Task description — Each record below needs to be copied out exactly as it stands.

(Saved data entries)
━━━━
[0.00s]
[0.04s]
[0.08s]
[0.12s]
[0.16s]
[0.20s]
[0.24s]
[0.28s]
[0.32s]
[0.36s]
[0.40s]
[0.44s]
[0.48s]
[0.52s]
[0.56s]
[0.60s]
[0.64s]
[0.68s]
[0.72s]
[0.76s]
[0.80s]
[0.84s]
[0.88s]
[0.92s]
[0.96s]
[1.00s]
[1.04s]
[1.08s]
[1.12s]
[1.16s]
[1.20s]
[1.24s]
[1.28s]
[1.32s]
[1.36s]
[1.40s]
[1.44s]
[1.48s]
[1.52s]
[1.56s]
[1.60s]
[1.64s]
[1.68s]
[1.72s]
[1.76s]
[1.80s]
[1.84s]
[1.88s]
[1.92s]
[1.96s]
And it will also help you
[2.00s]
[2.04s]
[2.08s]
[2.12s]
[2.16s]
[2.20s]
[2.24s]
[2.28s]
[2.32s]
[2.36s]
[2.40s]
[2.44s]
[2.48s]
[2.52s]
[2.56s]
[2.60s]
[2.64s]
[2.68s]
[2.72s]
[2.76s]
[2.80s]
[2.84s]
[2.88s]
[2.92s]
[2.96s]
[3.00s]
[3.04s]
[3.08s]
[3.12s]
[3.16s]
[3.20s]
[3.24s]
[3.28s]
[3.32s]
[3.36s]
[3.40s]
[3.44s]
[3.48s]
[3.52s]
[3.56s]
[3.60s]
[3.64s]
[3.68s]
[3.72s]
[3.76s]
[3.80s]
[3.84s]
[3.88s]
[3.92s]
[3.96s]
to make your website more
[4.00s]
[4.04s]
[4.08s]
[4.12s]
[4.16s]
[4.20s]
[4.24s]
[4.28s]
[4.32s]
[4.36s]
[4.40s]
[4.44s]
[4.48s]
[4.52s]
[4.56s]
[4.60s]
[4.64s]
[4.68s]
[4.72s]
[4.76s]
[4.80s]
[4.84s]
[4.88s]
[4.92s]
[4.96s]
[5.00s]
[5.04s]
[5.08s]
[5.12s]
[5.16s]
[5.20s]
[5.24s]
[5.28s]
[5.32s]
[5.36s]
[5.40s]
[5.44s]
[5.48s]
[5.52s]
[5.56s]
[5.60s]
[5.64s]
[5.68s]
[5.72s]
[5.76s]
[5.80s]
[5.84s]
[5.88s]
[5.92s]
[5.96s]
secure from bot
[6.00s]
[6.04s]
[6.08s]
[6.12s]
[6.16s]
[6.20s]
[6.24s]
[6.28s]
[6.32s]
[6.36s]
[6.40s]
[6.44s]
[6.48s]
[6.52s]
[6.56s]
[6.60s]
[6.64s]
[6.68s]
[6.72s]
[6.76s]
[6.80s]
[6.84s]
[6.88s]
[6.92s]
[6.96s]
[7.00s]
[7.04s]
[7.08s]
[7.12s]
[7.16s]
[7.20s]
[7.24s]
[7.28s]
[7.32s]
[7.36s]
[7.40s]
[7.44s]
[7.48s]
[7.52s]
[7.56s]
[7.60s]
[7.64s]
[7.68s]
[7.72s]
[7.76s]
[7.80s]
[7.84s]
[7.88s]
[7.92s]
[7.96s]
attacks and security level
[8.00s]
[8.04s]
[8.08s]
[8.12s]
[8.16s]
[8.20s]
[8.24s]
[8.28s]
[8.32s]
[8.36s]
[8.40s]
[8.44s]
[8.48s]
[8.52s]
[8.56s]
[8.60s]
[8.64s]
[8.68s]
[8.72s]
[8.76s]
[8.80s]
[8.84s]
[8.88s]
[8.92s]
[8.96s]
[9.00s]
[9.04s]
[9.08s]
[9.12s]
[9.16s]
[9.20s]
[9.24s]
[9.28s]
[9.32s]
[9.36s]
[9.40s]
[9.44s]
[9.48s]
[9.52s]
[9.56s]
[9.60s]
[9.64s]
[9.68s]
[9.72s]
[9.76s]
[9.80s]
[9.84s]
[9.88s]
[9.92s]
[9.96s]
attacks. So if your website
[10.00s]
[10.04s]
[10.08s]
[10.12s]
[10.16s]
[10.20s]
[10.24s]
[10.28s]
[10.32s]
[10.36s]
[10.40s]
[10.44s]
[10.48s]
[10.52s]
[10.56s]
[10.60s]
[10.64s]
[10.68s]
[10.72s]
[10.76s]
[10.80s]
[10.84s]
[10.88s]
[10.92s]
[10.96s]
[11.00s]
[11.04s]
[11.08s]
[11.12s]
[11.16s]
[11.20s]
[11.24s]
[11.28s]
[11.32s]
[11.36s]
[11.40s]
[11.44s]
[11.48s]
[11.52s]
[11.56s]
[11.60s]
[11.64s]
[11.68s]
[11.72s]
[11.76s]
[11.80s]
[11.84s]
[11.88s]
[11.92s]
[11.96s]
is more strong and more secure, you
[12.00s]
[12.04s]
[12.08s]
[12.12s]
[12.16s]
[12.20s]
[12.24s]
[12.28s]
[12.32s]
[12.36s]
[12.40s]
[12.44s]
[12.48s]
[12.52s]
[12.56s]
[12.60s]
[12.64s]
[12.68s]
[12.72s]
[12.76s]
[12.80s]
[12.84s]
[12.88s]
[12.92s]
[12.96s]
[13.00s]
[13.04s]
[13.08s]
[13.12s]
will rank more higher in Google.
━━━━
Answer for this exercise —
[0.00s]
[0.04s]
[0.08s]
[0.12s]
[0.16s]
[0.20s]
[0.24s]
[0.28s]
[0.32s]
[0.36s]
[0.40s]
[0.44s]
[0.48s]
[0.52s]
[0.56s]
[0.60s]
[0.64s]
[0.68s]
[0.72s]
[0.76s]
[0.80s]
[0.84s]
[0.88s]
[0.92s]
[0.96s]
[1.00s]
[1.04s]
[1.08s]
[1.12s]
[1.16s]
[1.20s]
[1.24s]
[1.28s]
[1.32s]
[1.36s]
[1.40s]
[1.44s]
[1.48s]
[1.52s]
[1.56s]
[1.60s]
[1.64s]
[1.68s]
[1.72s]
[1.76s]
[1.80s]
[1.84s]
[1.88s]
[1.92s]
[1.96s]
And it will also help you
[2.00s]
[2.04s]
[2.08s]
[2.12s]
[2.16s]
[2.20s]
[2.24s]
[2.28s]
[2.32s]
[2.36s]
[2.40s]
[2.44s]
[2.48s]
[2.52s]
[2.56s]
[2.60s]
[2.64s]
[2.68s]
[2.72s]
[2.76s]
[2.80s]
[2.84s]
[2.88s]
[2.92s]
[2.96s]
[3.00s]
[3.04s]
[3.08s]
[3.12s]
[3.16s]
[3.20s]
[3.24s]
[3.28s]
[3.32s]
[3.36s]
[3.40s]
[3.44s]
[3.48s]
[3.52s]
[3.56s]
[3.60s]
[3.64s]
[3.68s]
[3.72s]
[3.76s]
[3.80s]
[3.84s]
[3.88s]
[3.92s]
[3.96s]
to make your website more
[4.00s]
[4.04s]
[4.08s]
[4.12s]
[4.16s]
[4.20s]
[4.24s]
[4.28s]
[4.32s]
[4.36s]
[4.40s]
[4.44s]
[4.48s]
[4.52s]
[4.56s]
[4.60s]
[4.64s]
[4.68s]
[4.72s]
[4.76s]
[4.80s]
[4.84s]
[4.88s]
[4.92s]
[4.96s]
[5.00s]
[5.04s]
[5.08s]
[5.12s]
[5.16s]
[5.20s]
[5.24s]
[5.28s]
[5.32s]
[5.36s]
[5.40s]
[5.44s]
[5.48s]
[5.52s]
[5.56s]
[5.60s]
[5.64s]
[5.68s]
[5.72s]
[5.76s]
[5.80s]
[5.84s]
[5.88s]
[5.92s]
[5.96s]
secure from bot
[6.00s]
[6.04s]
[6.08s]
[6.12s]
[6.16s]
[6.20s]
[6.24s]
[6.28s]
[6.32s]
[6.36s]
[6.40s]
[6.44s]
[6.48s]
[6.52s]
[6.56s]
[6.60s]
[6.64s]
[6.68s]
[6.72s]
[6.76s]
[6.80s]
[6.84s]
[6.88s]
[6.92s]
[6.96s]
[7.00s]
[7.04s]
[7.08s]
[7.12s]
[7.16s]
[7.20s]
[7.24s]
[7.28s]
[7.32s]
[7.36s]
[7.40s]
[7.44s]
[7.48s]
[7.52s]
[7.56s]
[7.60s]
[7.64s]
[7.68s]
[7.72s]
[7.76s]
[7.80s]
[7.84s]
[7.88s]
[7.92s]
[7.96s]
attacks and security level
[8.00s]
[8.04s]
[8.08s]
[8.12s]
[8.16s]
[8.20s]
[8.24s]
[8.28s]
[8.32s]
[8.36s]
[8.40s]
[8.44s]
[8.48s]
[8.52s]
[8.56s]
[8.60s]
[8.64s]
[8.68s]
[8.72s]
[8.76s]
[8.80s]
[8.84s]
[8.88s]
[8.92s]
[8.96s]
[9.00s]
[9.04s]
[9.08s]
[9.12s]
[9.16s]
[9.20s]
[9.24s]
[9.28s]
[9.32s]
[9.36s]
[9.40s]
[9.44s]
[9.48s]
[9.52s]
[9.56s]
[9.60s]
[9.64s]
[9.68s]
[9.72s]
[9.76s]
[9.80s]
[9.84s]
[9.88s]
[9.92s]
[9.96s]
attacks. So if your website
[10.00s]
[10.04s]
[10.08s]
[10.12s]
[10.16s]
[10.20s]
[10.24s]
[10.28s]
[10.32s]
[10.36s]
[10.40s]
[10.44s]
[10.48s]
[10.52s]
[10.56s]
[10.60s]
[10.64s]
[10.68s]
[10.72s]
[10.76s]
[10.80s]
[10.84s]
[10.88s]
[10.92s]
[10.96s]
[11.00s]
[11.04s]
[11.08s]
[11.12s]
[11.16s]
[11.20s]
[11.24s]
[11.28s]
[11.32s]
[11.36s]
[11.40s]
[11.44s]
[11.48s]
[11.52s]
[11.56s]
[11.60s]
[11.64s]
[11.68s]
[11.72s]
[11.76s]
[11.80s]
[11.84s]
[11.88s]
[11.92s]
[11.96s]
is more strong and more secure, you
[12.00s]
[12.04s]
[12.08s]
[12.12s]
[12.16s]
[12.20s]
[12.24s]
[12.28s]
[12.32s]
[12.36s]
[12.40s]
[12.44s]
[12.48s]
[12.52s]
[12.56s]
[12.60s]
[12.64s]
[12.68s]
[12.72s]
[12.76s]
[12.80s]
[12.84s]
[12.88s]
[12.92s]
[12.96s]
[13.00s]
[13.04s]
[13.08s]
[13.12s]
will rank more higher in Google.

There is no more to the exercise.